Altior digs deep to retain Champion title
The latest number one against his name tells nothing like the whole story.
More than once it seemed this was the day when the glorious victory streak would come to an end. If we thought that, Altior plainly did not.
For the 18th consecutive race, and for the fourth time at the Cheltenham Festival, the supreme champion of two-mile chasing did the only thing he now knows how to do. He made us sweat and put his trainer through torment but he won.
For one horrible moment it appeared he might not even finish. The water jump is the smallest fence Cheltenham owns but it was where Altior made the biggest mistake of his life. Perhaps he was just teasing us, as perhaps he was teasing Sceau Royal when permitting him to race into the lead on the short run between the final two fences.
The situation looked precarious but no horse finishes a race as strongly as Altior. For that reason Patricia Pugh’s pride and joy is now a dual winner of the Betway Queen Mother Champion Chase.

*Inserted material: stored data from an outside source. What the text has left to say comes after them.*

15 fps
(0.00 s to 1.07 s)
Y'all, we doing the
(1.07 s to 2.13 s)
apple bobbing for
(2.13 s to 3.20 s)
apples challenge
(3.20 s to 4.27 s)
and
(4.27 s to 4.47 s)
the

He also shares the world record for consecutive successes over jumps, having equalled the mark set by another quadruple festival title holder, the mighty Big Buck’s. The workmanlike manner in which 17 wins became 18 might give hope to those who take him on at Sandown next month. Let them hope. Let the rest of us admire a superstar of our time.
“It’s almost like he doesn’t know how to lose,” said rider Nico de Boinville. But the prospect of losing stared trainer Nicky Henderson in the face as he watched the closing stages begin to unfold.

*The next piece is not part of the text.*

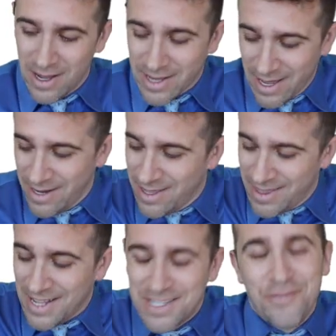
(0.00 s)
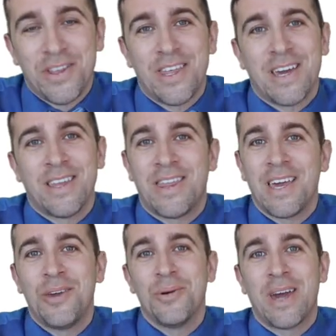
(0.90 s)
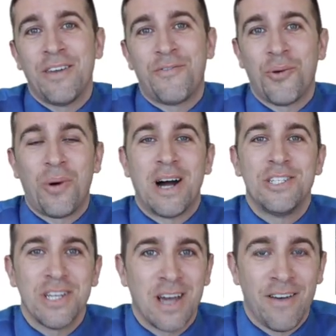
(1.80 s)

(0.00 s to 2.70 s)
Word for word: Again, that's everything. Thank you again for watching.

“The other horse looked to land running and he must have headed him,” said Henderson. “I thought, ‘Hells bells, we’ve got trouble here’, but it’s amazing how he picked up. He knew what he had to do.
“It was a cracking good race for everyone else. For me it was hell. It is seriously like hitting your head against a brick wall. The only nice bit is when it stops.”
De Boinville, whose mount was ultimately well on top of Politologue and Sceau Royal at the line, found the experience much less traumatic.
He explained: “You have to remember that when you’re riding you’re so in the moment you don’t have time to think about anything else. That’s why it’s good therapy, I suppose.
“I thought he’d always find that extra gear – and I always trust in that gear. I don’t know where it comes from. He’s a fantastic horse and has pulled it out of the fire again. He pulled up a tired horse but is phenomenal.
“Every race he runs seems to enhance his reputation. He goes from win to win. The winning streak he’s put up is incredible. He’s in the highest echelons of racehorses. I’m sure when I retire I’ll look back on these days and think, ‘Wow, that was fantastic’. I’ll have fond memories but we’ll keep kicking on.”
He and Henderson also have fond memories of Sprinter Sacre, whose own name is stamped twice on the Champion Chase roll of honour. One of the all-time greats had strolled around the Cheltenham paddock earlier in the day, no less gorgeous than when his exploits on the track made us fall head over heels in love.
“I don’t think I rode Sprinter Sacre at his peak, but I’m riding Altior at his peak, which means, for me, he’s the best I’ve ridden,” said De Boinville. For his boss, it may never be possible to rank the champion of now above the champion from then. Why should he ever have to?
“To have had two horses consecutively come into your life like Sprinter and Altior makes us very lucky people,” said Henderson.
“They’ve both done their bit for us – and I think for racing too. It’s lovely when people take to horses like that and they genuinely become public horses. We’re lucky to have them but they come with health warnings.”
On balance, though, Altior is surely good for the health. He most definitely makes the heart beat faster.